WHAT THIS TASK INVOLVES: Write out an exact copy of the line containing "[41.80-42.80s]" and all lines that follow it in the data below, leaving out pictures.

─── RECORDS PROVIDED ───

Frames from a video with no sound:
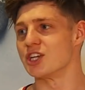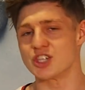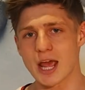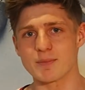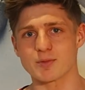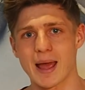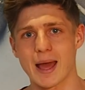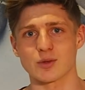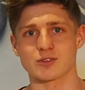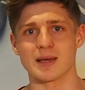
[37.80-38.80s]
James, my
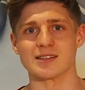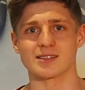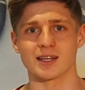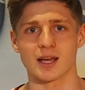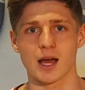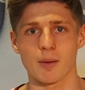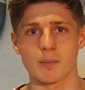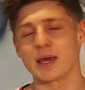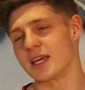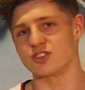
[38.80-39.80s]
housemate's going to
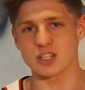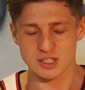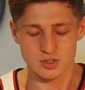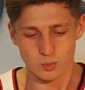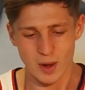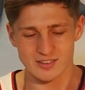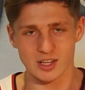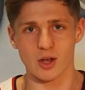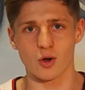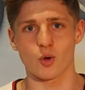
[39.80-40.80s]
come. He's just
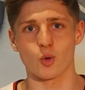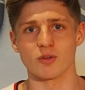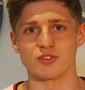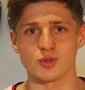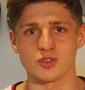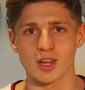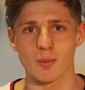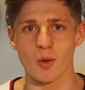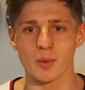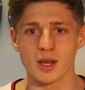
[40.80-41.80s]
sweating on Call of Duty at the
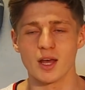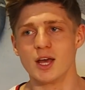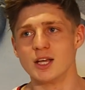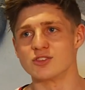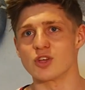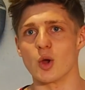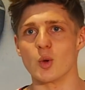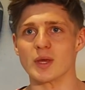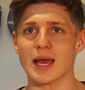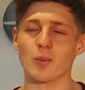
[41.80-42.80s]
moment.
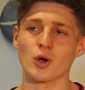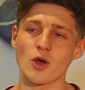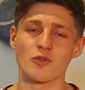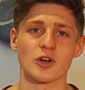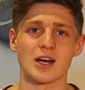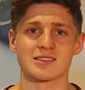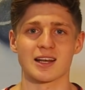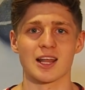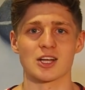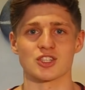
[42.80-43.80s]
So yeah, we'll go for a nice
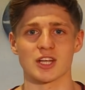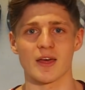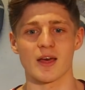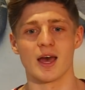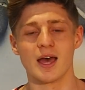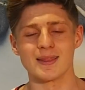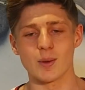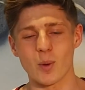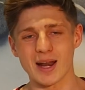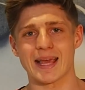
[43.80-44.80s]
little lunch together.
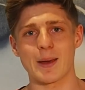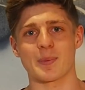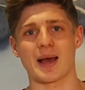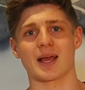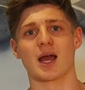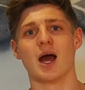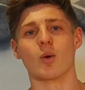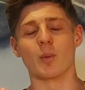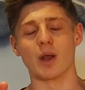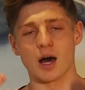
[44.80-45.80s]
Then when I get back,
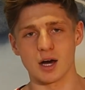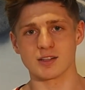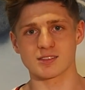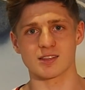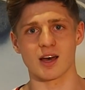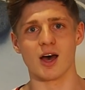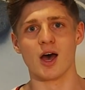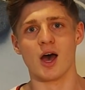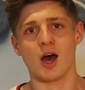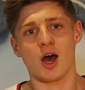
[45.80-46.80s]
we will answer
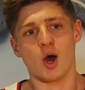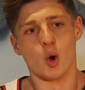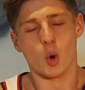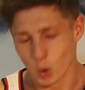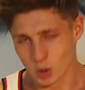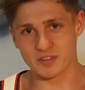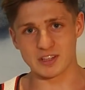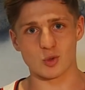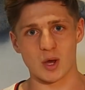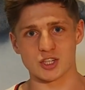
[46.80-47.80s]
all of
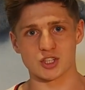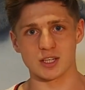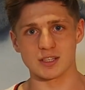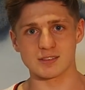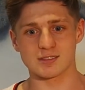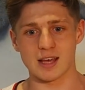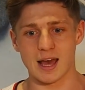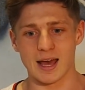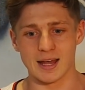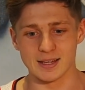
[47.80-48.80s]
these questions
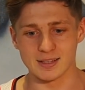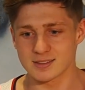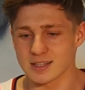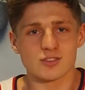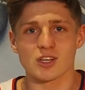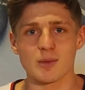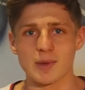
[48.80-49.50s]
and it's going to be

───

REPLY TO THE TASK:
[41.80-42.80s]
moment.
[42.80-43.80s]
So yeah, we'll go for a nice
[43.80-44.80s]
little lunch together.
[44.80-45.80s]
Then when I get back,
[45.80-46.80s]
we will answer
[46.80-47.80s]
all of
[47.80-48.80s]
these questions
[48.80-49.50s]
and it's going to be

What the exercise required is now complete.